* [The task]: The exercise calls for exact output of the lines between the one that contains "[00:00:00.00 to 00:00:01.00]" and the end of the data, with both ends kept and pictures left out.

*** Opening Data shown ***

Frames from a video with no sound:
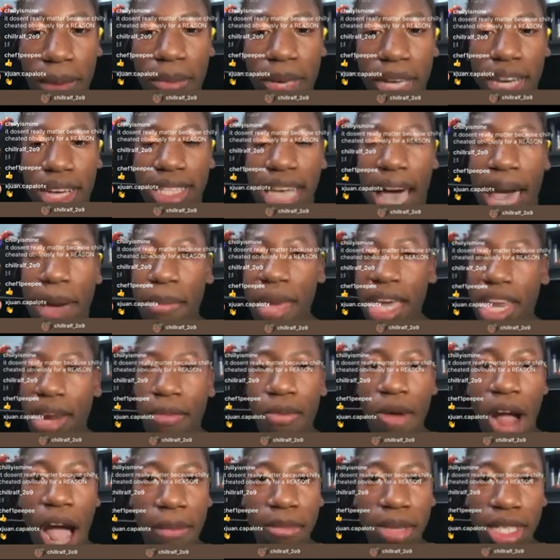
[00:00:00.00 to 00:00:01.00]
because I made a
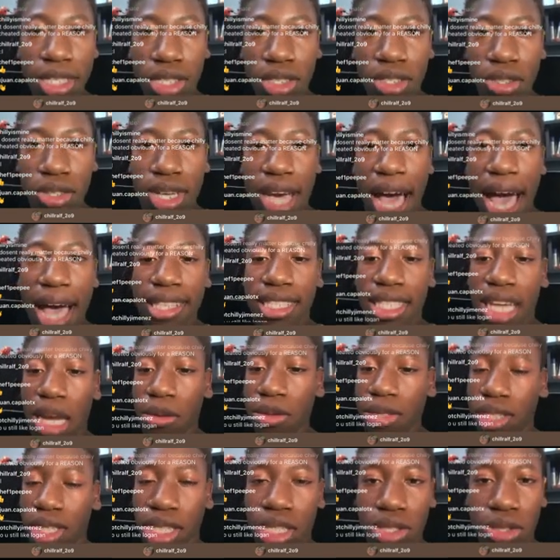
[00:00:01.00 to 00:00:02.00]
promise to you guys that I
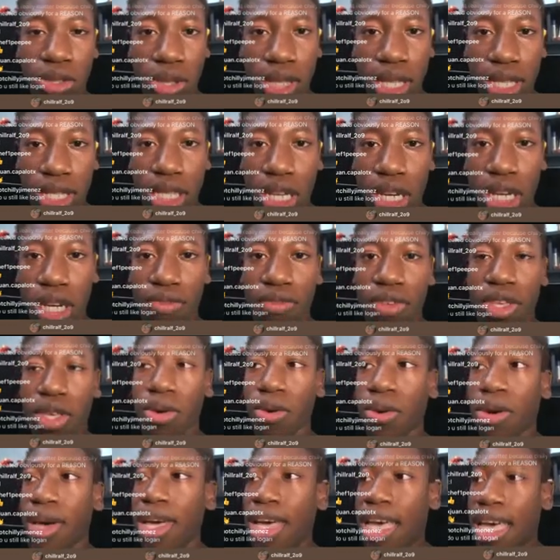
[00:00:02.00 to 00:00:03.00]
was going to do this
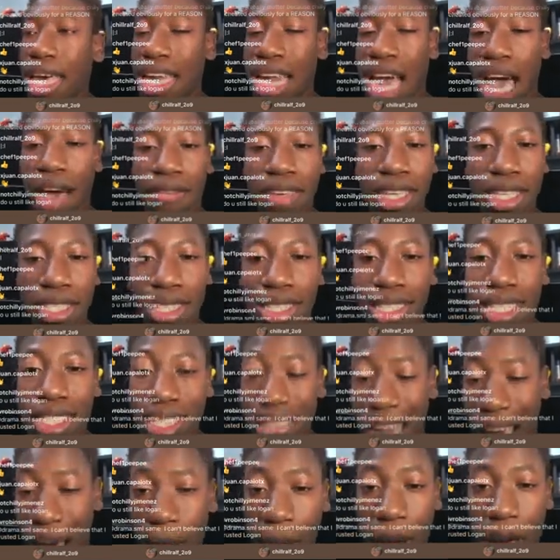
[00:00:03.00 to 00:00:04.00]
interview, and obviously
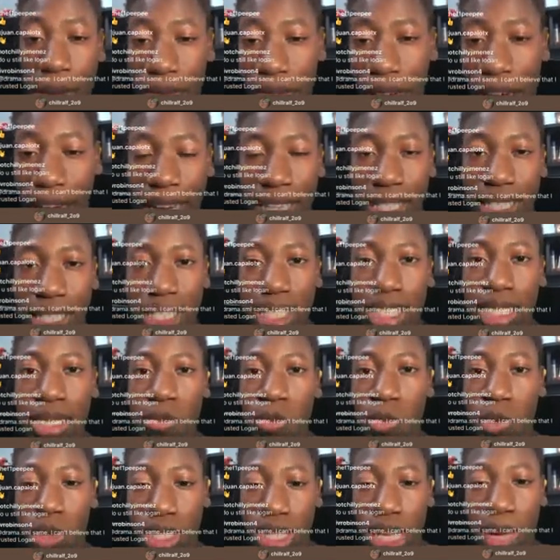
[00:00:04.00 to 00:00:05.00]
now I finally
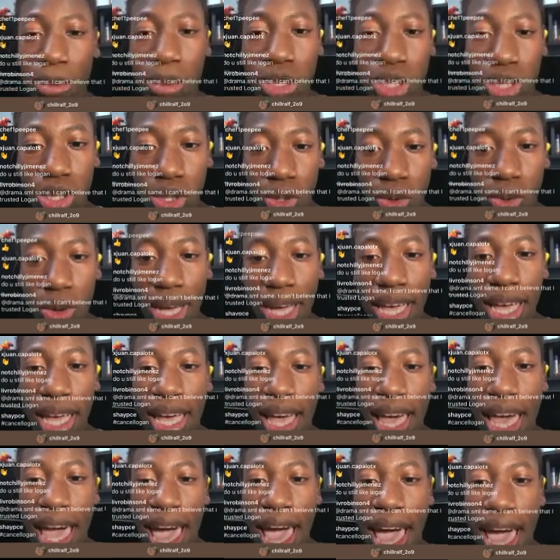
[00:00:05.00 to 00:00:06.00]
was able to do it
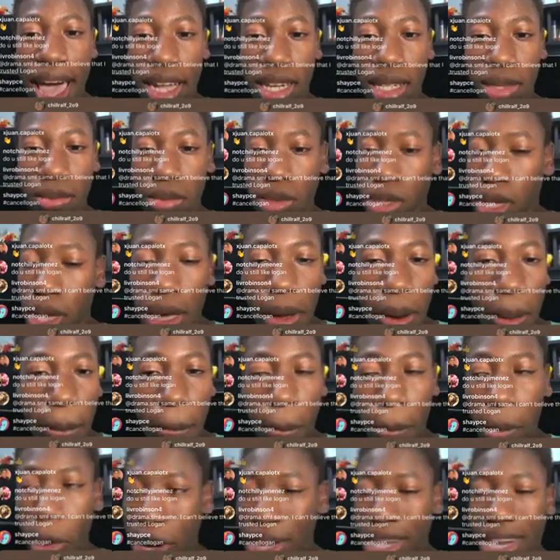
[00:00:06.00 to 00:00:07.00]
and
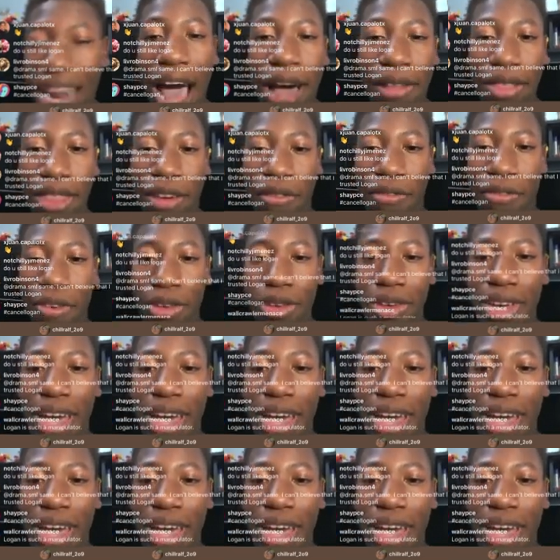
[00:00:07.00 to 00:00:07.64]
put it out there for you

*** Closing Data shown ***

* [Answer to the exercise]:
[00:00:00.00 to 00:00:01.00]
because I made a
[00:00:01.00 to 00:00:02.00]
promise to you guys that I
[00:00:02.00 to 00:00:03.00]
was going to do this
[00:00:03.00 to 00:00:04.00]
interview, and obviously
[00:00:04.00 to 00:00:05.00]
now I finally
[00:00:05.00 to 00:00:06.00]
was able to do it
[00:00:06.00 to 00:00:07.00]
and
[00:00:07.00 to 00:00:07.64]
put it out there for you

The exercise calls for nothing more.